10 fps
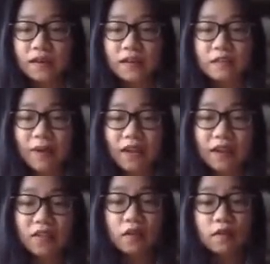And
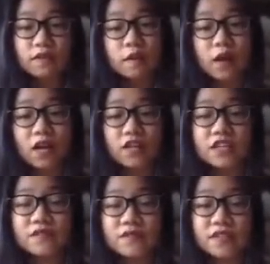depending on the goals of the
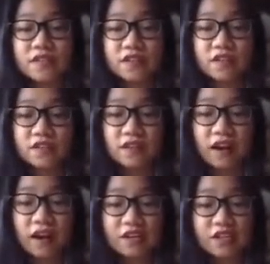project, researchers
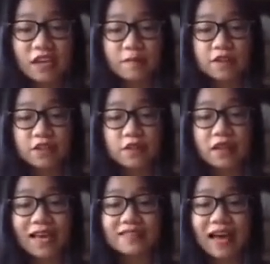are actually able to
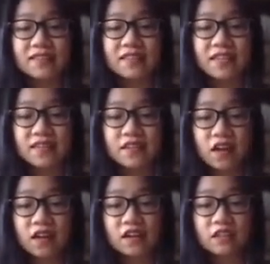utilize assays to
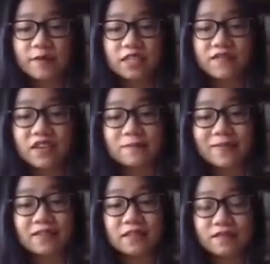target specific
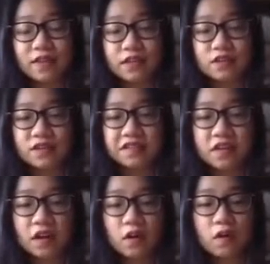species of
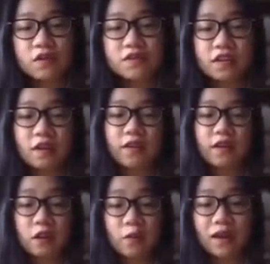interest or use a
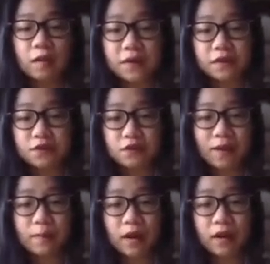community-wide approach through
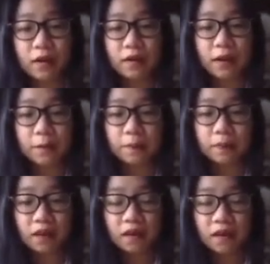metabarcoding.
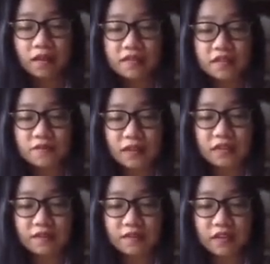This is a
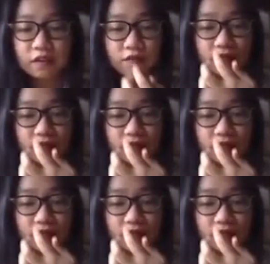relatively new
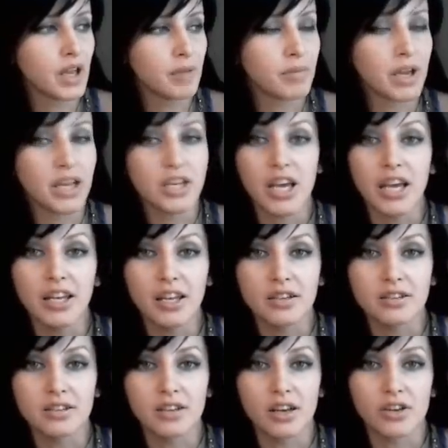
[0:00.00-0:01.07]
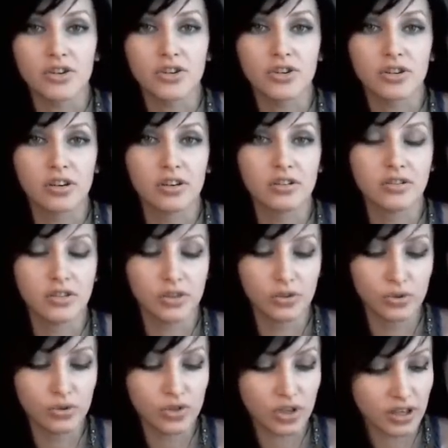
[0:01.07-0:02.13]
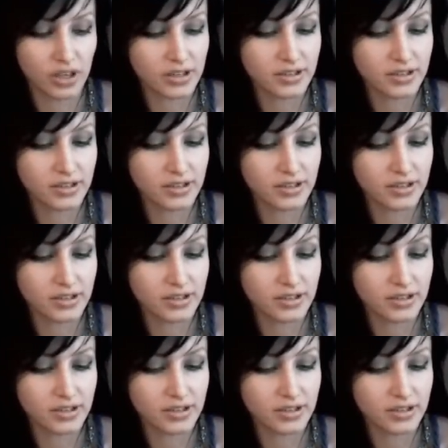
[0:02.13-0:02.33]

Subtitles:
maintaining such delusion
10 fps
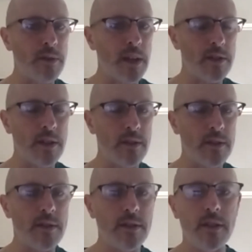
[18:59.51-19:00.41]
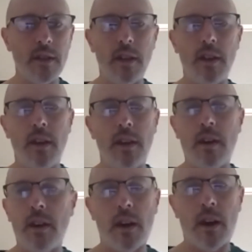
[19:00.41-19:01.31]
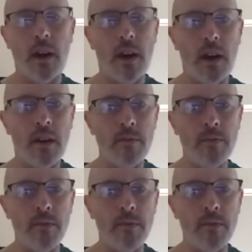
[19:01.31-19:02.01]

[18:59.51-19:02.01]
distance. Um,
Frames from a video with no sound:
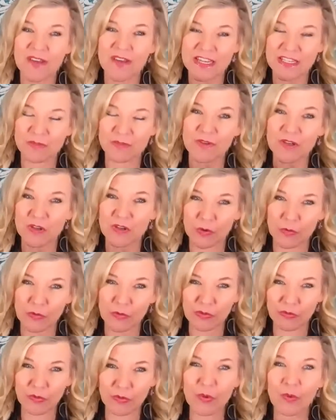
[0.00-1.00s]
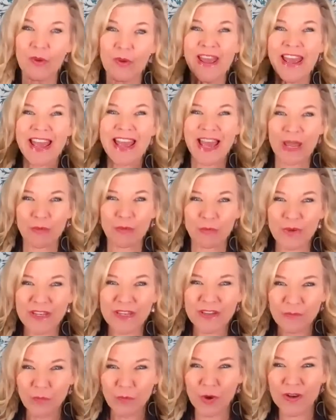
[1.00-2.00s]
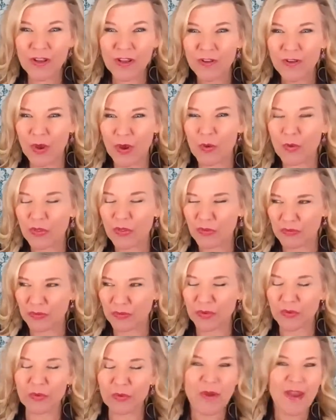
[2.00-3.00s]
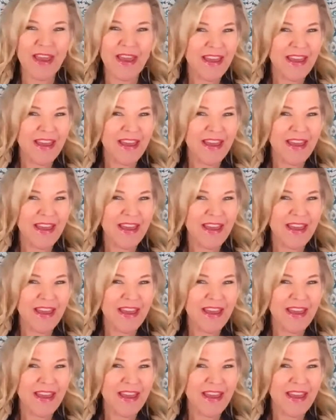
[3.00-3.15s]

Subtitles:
as we go through, and we want to go through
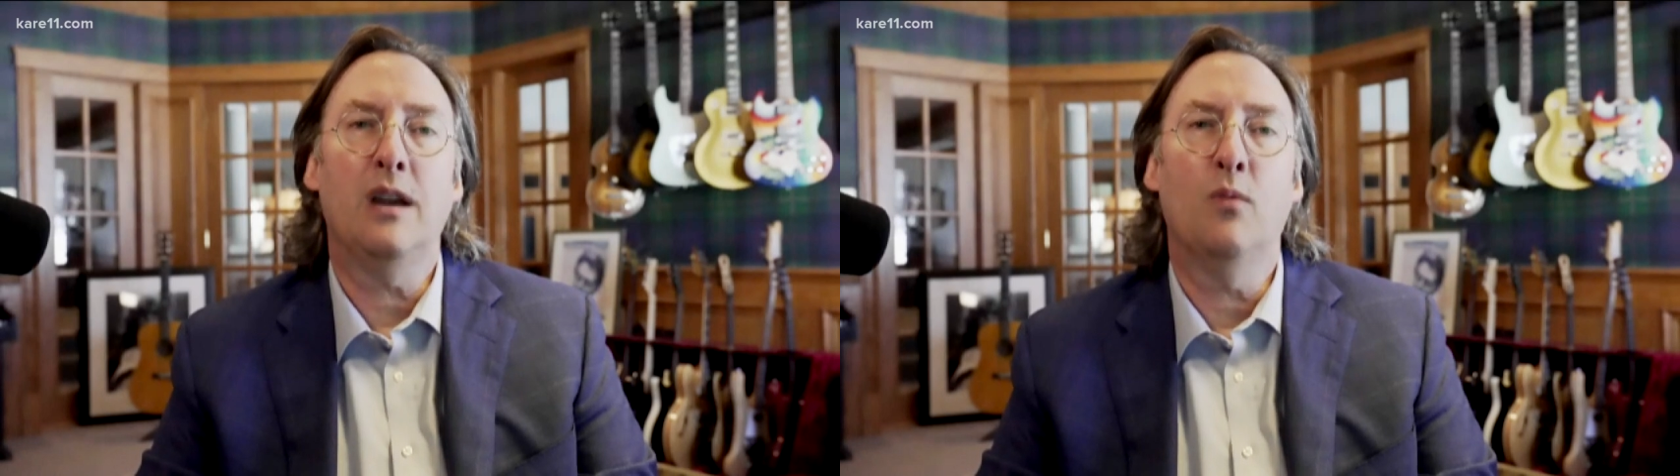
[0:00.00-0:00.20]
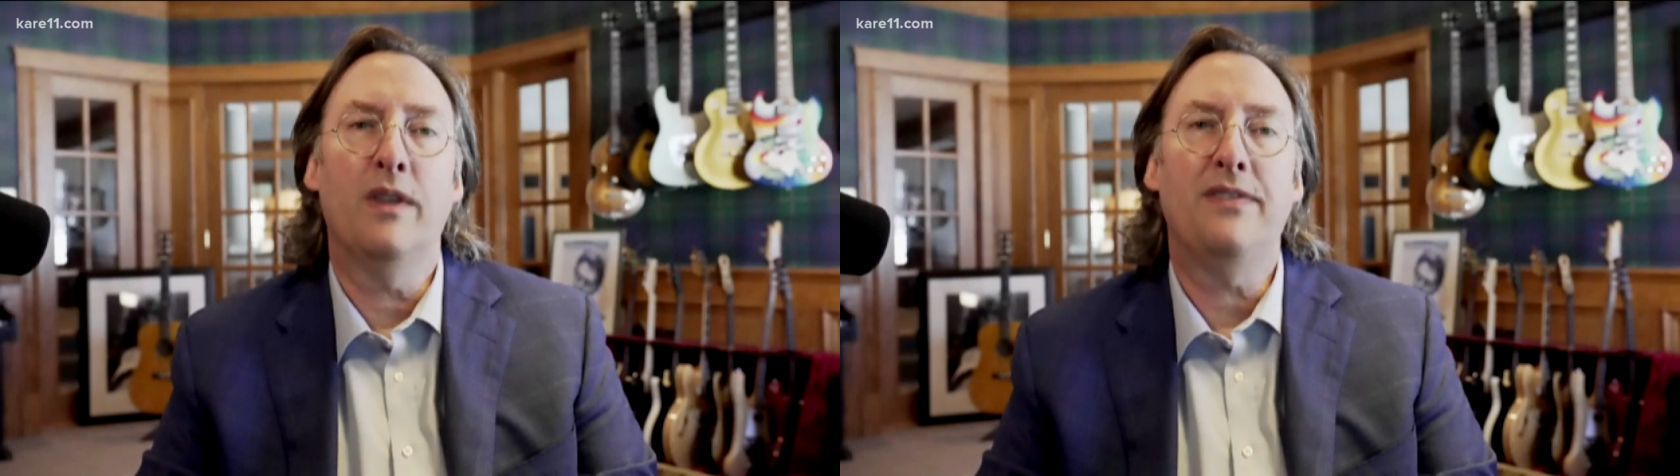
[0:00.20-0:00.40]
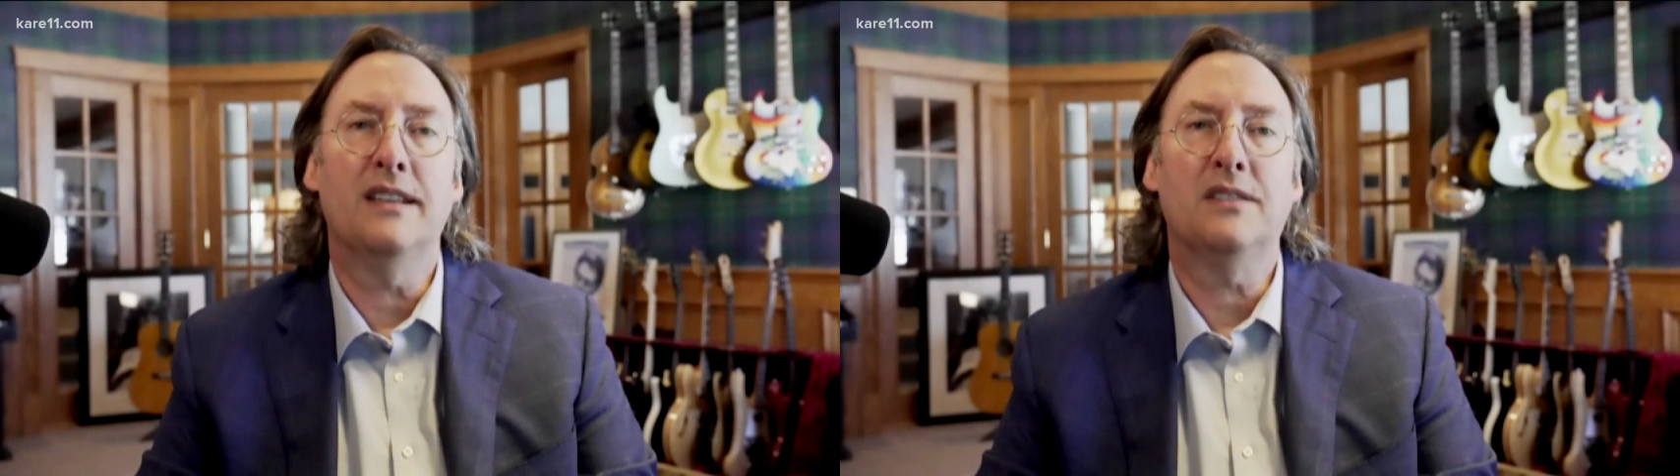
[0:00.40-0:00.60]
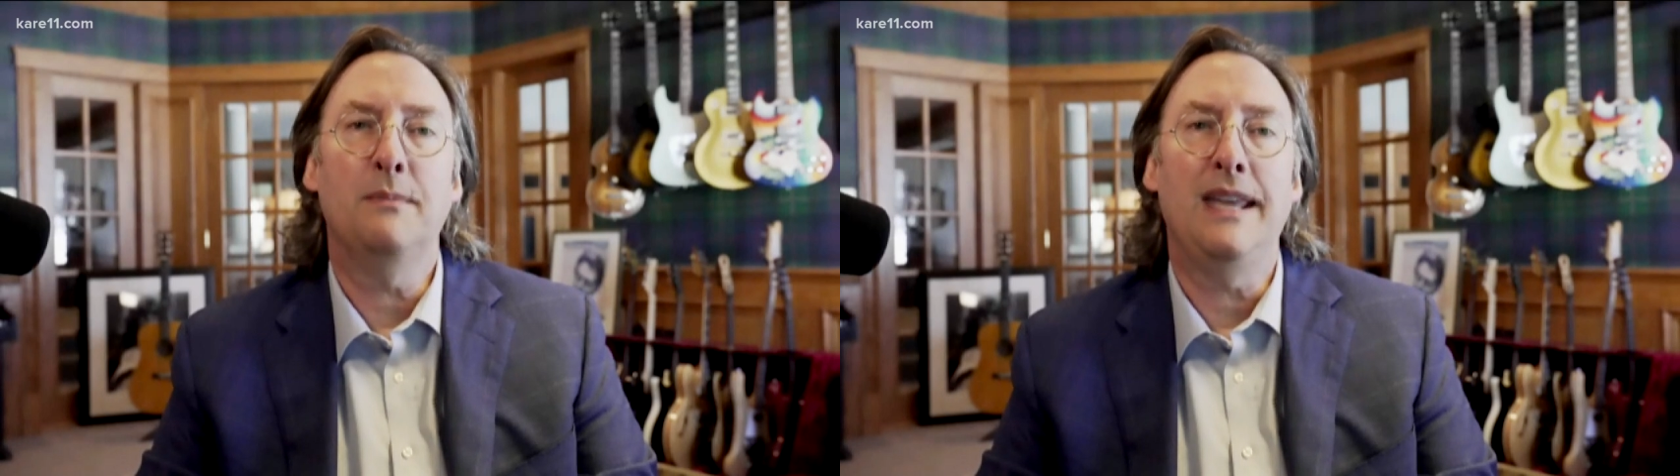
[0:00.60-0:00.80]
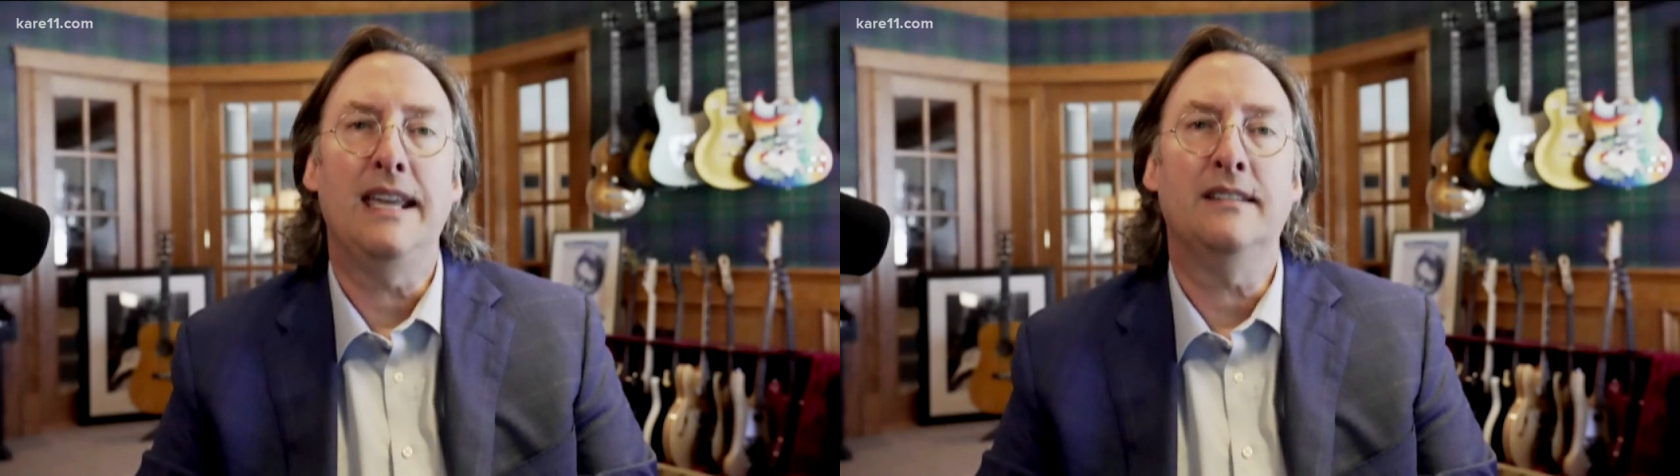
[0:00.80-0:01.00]
what this
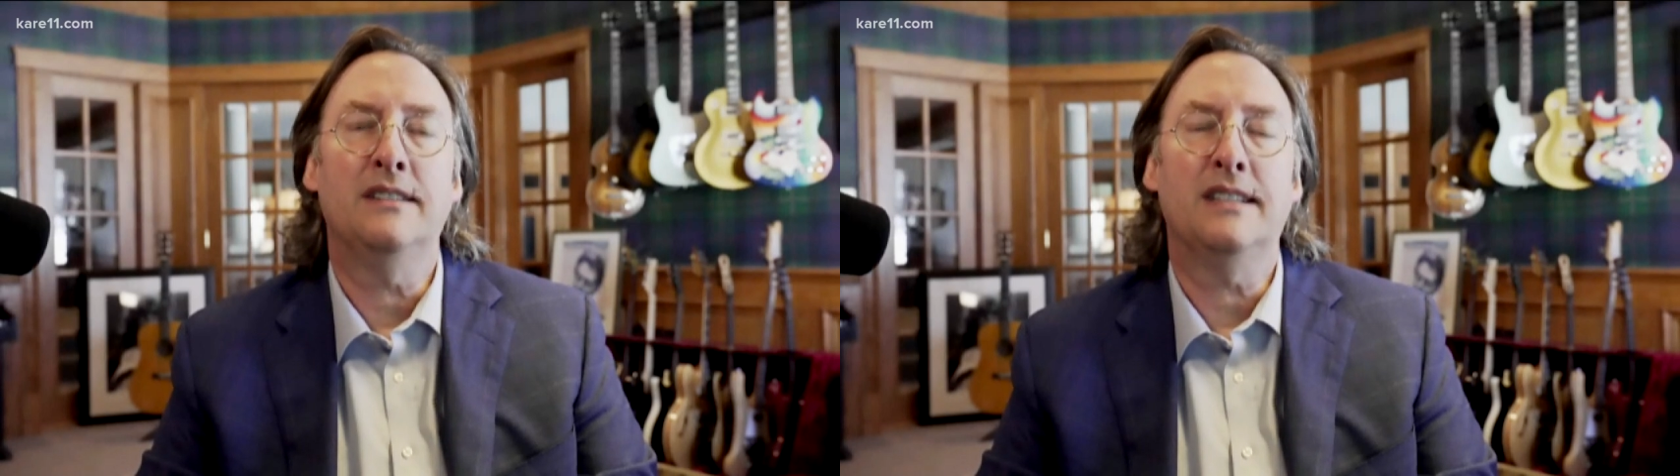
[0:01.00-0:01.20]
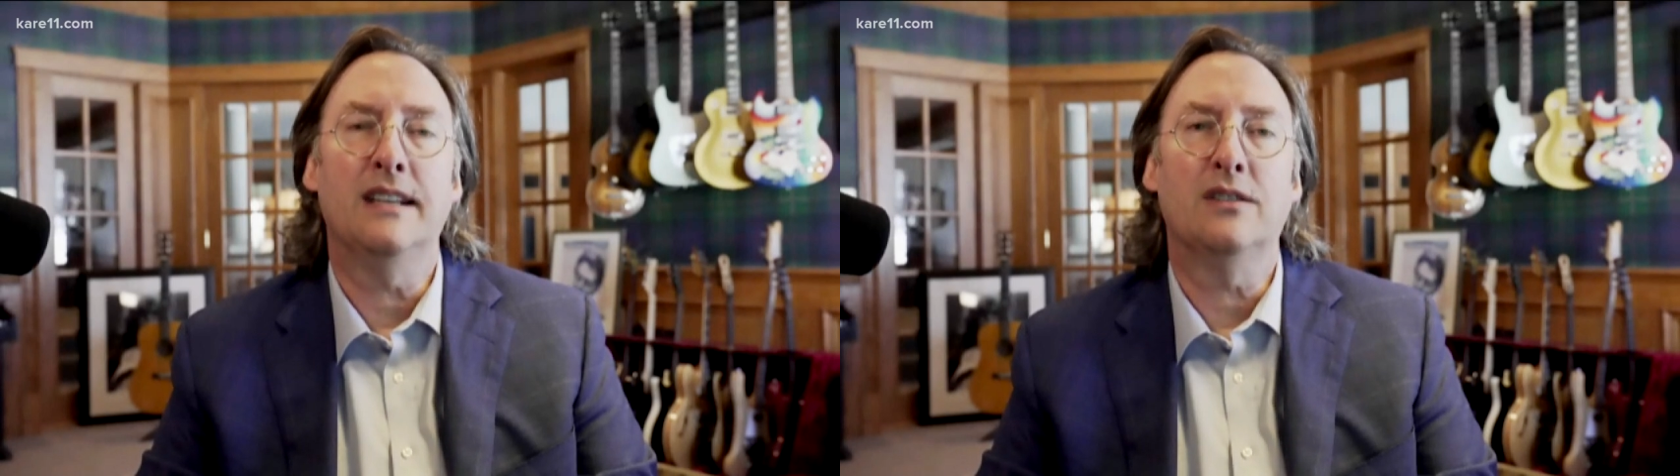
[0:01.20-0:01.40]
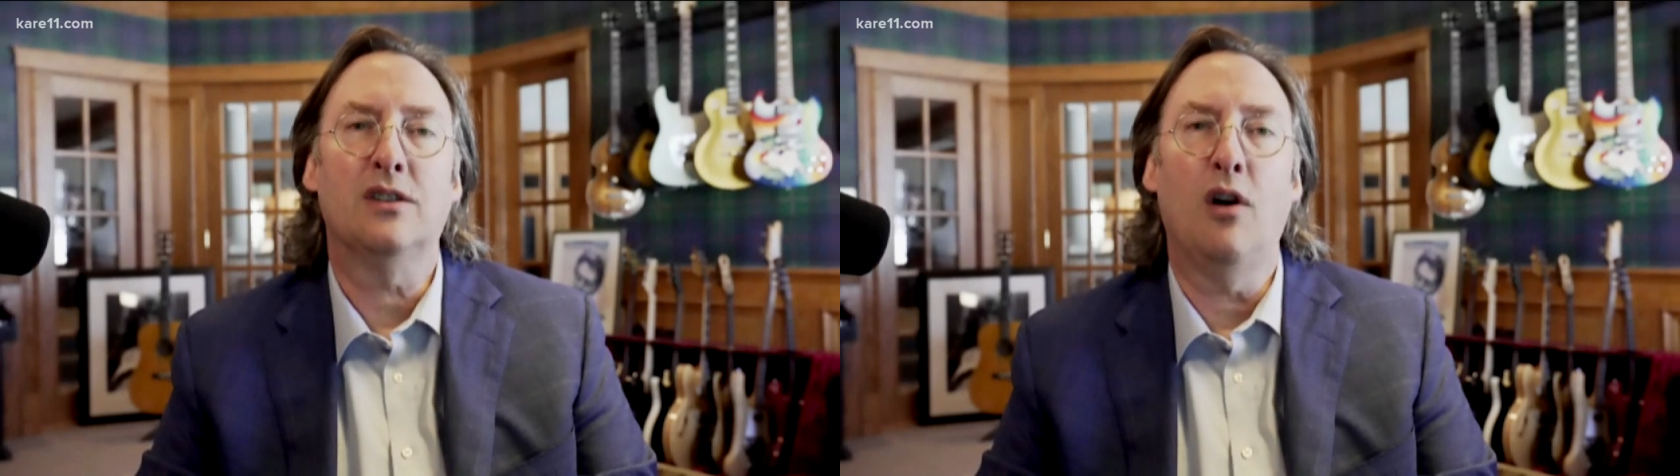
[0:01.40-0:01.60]
means is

-*-*-

Write out the data word for word. Any picture is to be skipped.

Solution to this exercise
10 fps
And
depending on the goals of the
project, researchers
are actually able to
utilize assays to
target specific
species of
interest or use a
community-wide approach through
metabarcoding.
This is a
relatively new
[0:00.00-0:01.07]
[0:01.07-0:02.13]
[0:02.13-0:02.33]

Subtitles:
maintaining such delusion
10 fps
[18:59.51-19:00.41]
[19:00.41-19:01.31]
[19:01.31-19:02.01]

[18:59.51-19:02.01]
distance. Um,
Frames from a video with no sound:
[0.00-1.00s]
[1.00-2.00s]
[2.00-3.00s]
[3.00-3.15s]

Subtitles:
as we go through, and we want to go through
[0:00.00-0:00.20]
[0:00.20-0:00.40]
[0:00.40-0:00.60]
[0:00.60-0:00.80]
[0:00.80-0:01.00]
what this
[0:01.00-0:01.20]
[0:01.20-0:01.40]
[0:01.40-0:01.60]
means is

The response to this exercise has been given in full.